Figure 3. Mice treated with bPΔ6-hPAP show tumor reduction and increased survival

C57/BL6 mice were implanted subcutaneously in the flanks with TRAMP-C2 cells (5×10⁶/mouse). Once tumors were established (50-100 mm³) mice (N=8) were randomized and treated four times with 1×10⁷ pfu of bPΔ6-empty, bPΔ6-mPAP, bPΔ6-hPAP or PBS over a period of 10 days by direct intra-tumoral inoculation.

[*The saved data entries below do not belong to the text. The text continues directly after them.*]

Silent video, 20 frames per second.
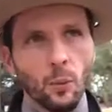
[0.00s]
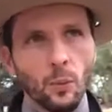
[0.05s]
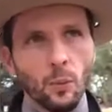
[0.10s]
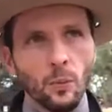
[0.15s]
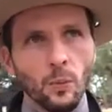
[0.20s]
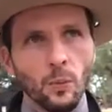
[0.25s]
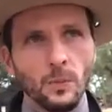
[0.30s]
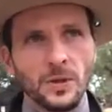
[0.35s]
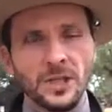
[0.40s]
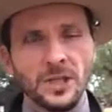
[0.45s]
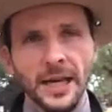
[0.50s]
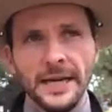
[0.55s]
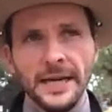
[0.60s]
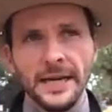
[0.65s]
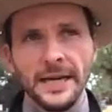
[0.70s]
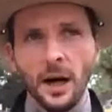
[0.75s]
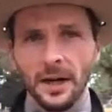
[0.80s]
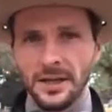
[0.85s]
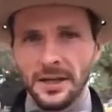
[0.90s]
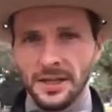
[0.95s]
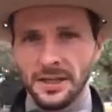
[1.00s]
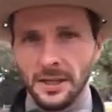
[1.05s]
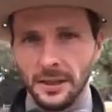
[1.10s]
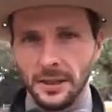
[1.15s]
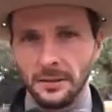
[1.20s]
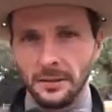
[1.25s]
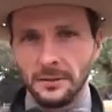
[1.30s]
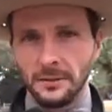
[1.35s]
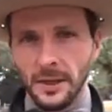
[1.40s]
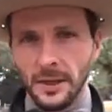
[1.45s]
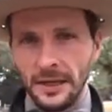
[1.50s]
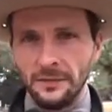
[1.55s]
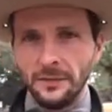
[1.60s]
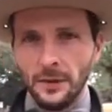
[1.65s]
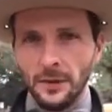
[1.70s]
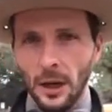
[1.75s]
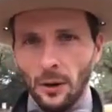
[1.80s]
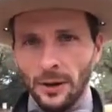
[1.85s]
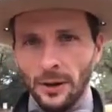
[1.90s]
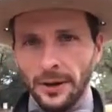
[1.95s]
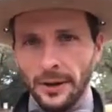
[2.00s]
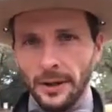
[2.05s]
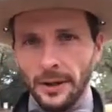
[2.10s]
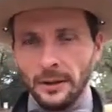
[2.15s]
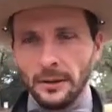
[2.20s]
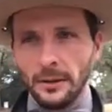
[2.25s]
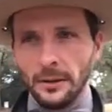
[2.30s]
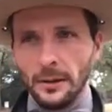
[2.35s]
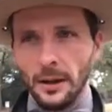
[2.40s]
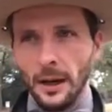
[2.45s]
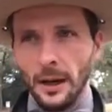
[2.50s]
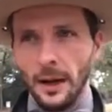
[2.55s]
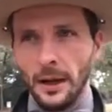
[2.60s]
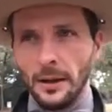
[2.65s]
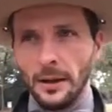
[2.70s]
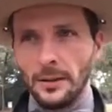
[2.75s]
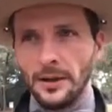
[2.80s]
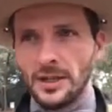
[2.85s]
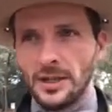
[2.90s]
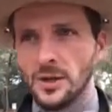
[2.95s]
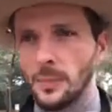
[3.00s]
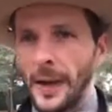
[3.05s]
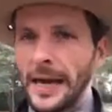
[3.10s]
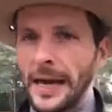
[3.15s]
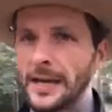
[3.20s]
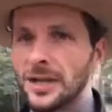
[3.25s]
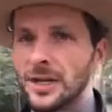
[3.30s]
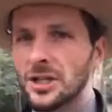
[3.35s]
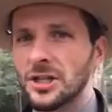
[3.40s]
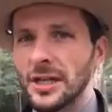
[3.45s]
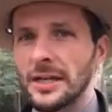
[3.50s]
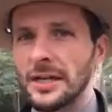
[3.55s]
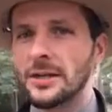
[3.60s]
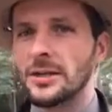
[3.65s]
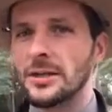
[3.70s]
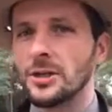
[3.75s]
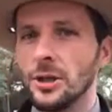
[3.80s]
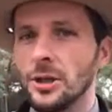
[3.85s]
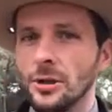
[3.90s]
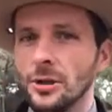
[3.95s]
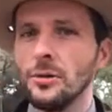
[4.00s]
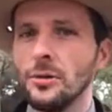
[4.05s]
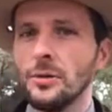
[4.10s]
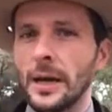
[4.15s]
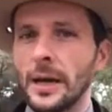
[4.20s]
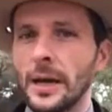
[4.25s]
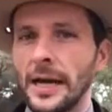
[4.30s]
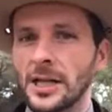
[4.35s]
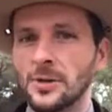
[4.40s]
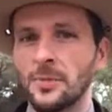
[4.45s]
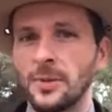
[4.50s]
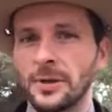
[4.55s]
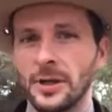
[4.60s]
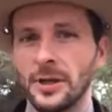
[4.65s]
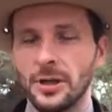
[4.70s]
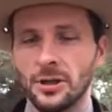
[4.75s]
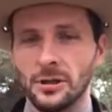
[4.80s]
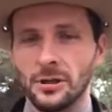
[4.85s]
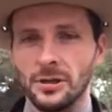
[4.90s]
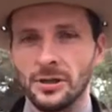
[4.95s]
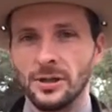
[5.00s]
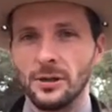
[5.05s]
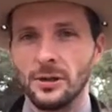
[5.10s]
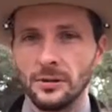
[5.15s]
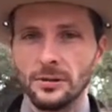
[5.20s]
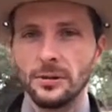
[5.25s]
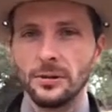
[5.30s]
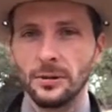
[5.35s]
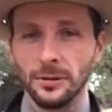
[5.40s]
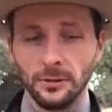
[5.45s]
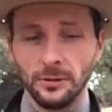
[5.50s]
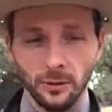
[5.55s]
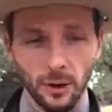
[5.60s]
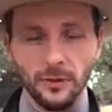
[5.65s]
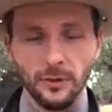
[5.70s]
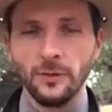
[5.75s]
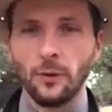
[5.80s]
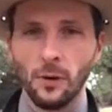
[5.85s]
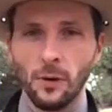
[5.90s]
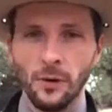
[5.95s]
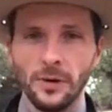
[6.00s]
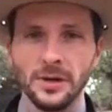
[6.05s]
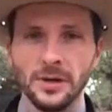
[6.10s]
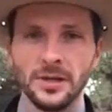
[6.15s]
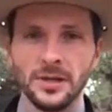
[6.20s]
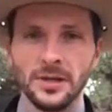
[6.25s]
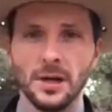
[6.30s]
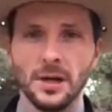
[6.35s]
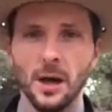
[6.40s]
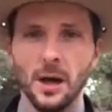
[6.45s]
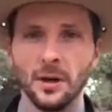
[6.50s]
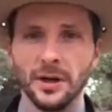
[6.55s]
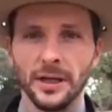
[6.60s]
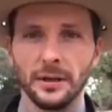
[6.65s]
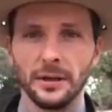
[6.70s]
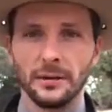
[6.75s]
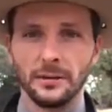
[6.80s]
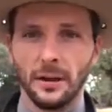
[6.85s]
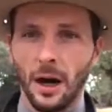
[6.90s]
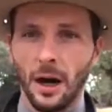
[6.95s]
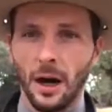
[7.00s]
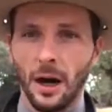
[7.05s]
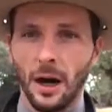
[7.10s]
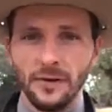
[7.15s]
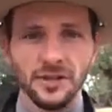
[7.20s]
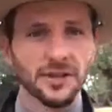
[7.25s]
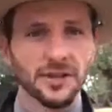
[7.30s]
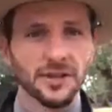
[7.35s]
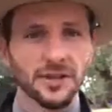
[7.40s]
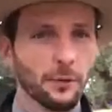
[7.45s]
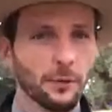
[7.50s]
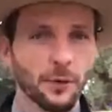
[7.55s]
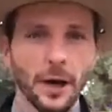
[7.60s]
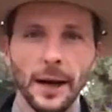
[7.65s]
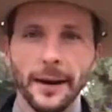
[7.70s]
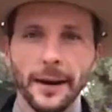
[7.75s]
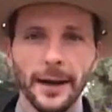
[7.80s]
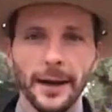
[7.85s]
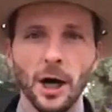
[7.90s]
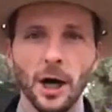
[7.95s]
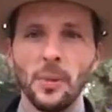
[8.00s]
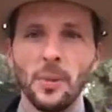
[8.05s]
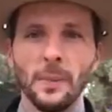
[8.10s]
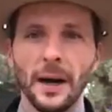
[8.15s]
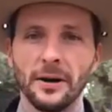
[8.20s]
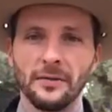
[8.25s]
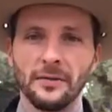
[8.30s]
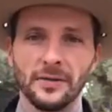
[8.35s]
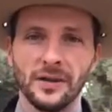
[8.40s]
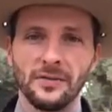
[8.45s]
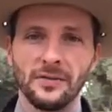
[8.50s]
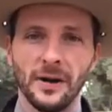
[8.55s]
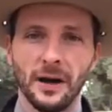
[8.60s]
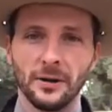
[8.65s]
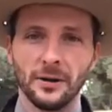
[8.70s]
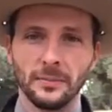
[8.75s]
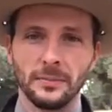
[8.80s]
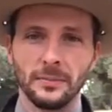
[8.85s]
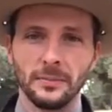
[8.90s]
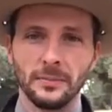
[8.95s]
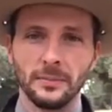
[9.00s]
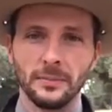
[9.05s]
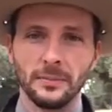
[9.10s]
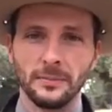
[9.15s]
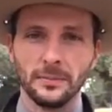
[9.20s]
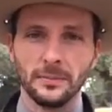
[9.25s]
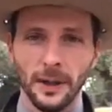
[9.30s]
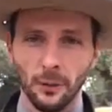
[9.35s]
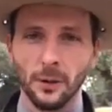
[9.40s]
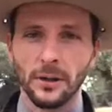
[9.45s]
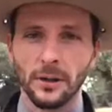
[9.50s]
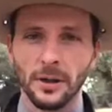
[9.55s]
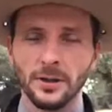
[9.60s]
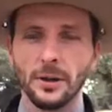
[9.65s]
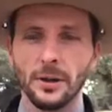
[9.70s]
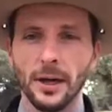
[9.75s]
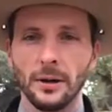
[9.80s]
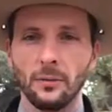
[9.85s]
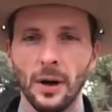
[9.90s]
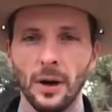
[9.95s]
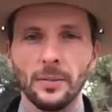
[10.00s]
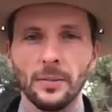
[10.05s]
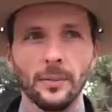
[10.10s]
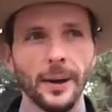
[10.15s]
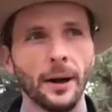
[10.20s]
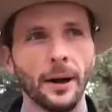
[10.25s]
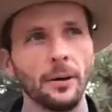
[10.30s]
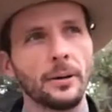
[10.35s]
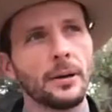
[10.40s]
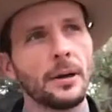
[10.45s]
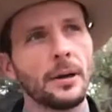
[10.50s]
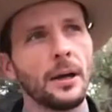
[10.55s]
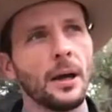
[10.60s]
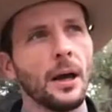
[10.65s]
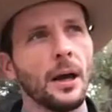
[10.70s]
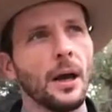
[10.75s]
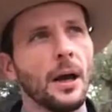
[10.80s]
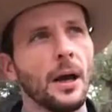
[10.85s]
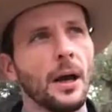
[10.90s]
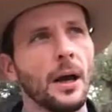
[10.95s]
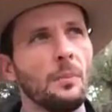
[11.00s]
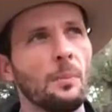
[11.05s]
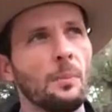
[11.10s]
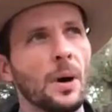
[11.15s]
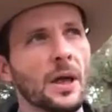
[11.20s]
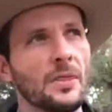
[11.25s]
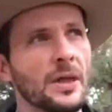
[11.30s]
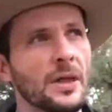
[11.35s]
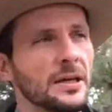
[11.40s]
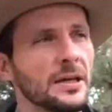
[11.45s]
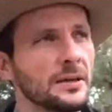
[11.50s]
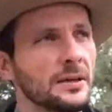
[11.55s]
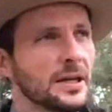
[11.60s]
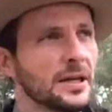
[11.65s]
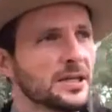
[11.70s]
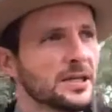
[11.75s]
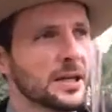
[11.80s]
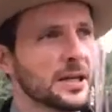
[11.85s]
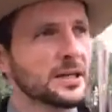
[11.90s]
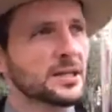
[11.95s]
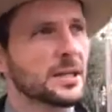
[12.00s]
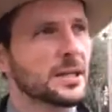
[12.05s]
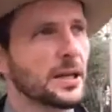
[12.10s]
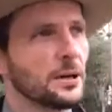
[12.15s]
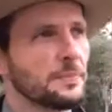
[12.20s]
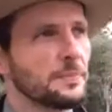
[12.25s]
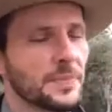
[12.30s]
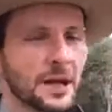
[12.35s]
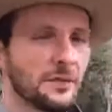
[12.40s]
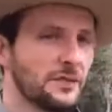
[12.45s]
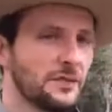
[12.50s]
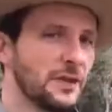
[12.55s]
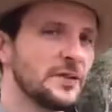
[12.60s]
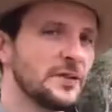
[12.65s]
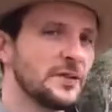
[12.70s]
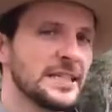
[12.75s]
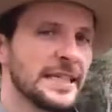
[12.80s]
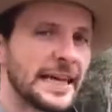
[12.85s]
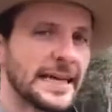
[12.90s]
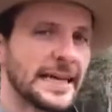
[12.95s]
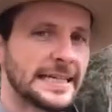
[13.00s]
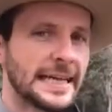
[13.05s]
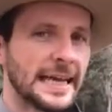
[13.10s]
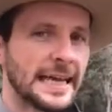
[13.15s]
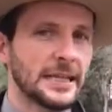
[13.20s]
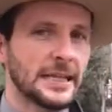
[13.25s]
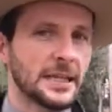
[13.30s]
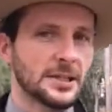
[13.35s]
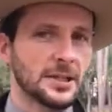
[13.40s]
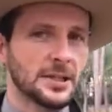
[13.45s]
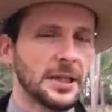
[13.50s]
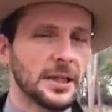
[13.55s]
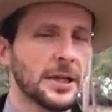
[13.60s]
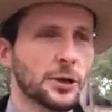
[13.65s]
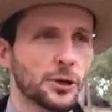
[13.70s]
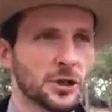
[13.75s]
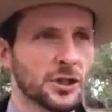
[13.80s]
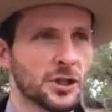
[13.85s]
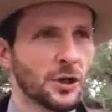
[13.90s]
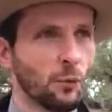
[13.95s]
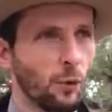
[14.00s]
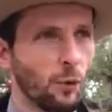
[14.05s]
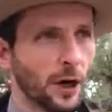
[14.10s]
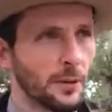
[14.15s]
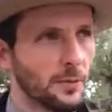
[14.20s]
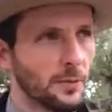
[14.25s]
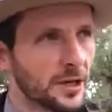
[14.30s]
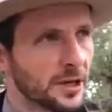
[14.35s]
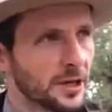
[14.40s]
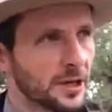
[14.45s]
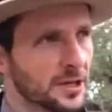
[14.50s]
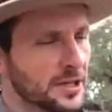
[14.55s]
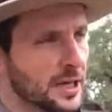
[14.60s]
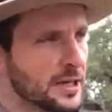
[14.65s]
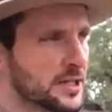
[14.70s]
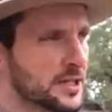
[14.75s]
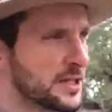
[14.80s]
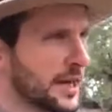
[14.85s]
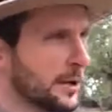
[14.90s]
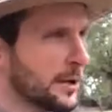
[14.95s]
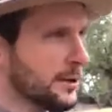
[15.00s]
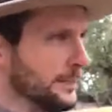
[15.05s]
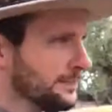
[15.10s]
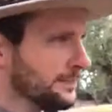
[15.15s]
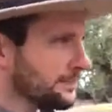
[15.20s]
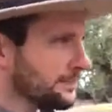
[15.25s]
St. Augustine in Florida, the Spanish sent 2 expeditions to look for this colony. Obviously, they were not going to help them out if they found them. They were going to try to wipe them out. But they set sail. 1588 is an interesting one because they sail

Tumor volumes were monitored using calipers and calculated with the formula v = [(length) × (width²)] / 2. Mice were sacrificed when tumors reached 1000 mm³. Animals treated with bPΔ6-hPAP showed a significant reduction in tumor volume (p=0.002, PBS vs hPAP: p=0.04, Empty vs hPAP: p=0.03, mPAP vs hPAP) (A) and a significant increase in survival (B) when compared with the bPΔ6-mPAP (p=0.01), bPΔ6-empty (0.01) or PBS (p=0.0008) groups. Analysis of tumor volumes (day 24, Student’s t-test) and survival (log-rank test) were performed with GraphPad Prism v.4 (San Diego, CA).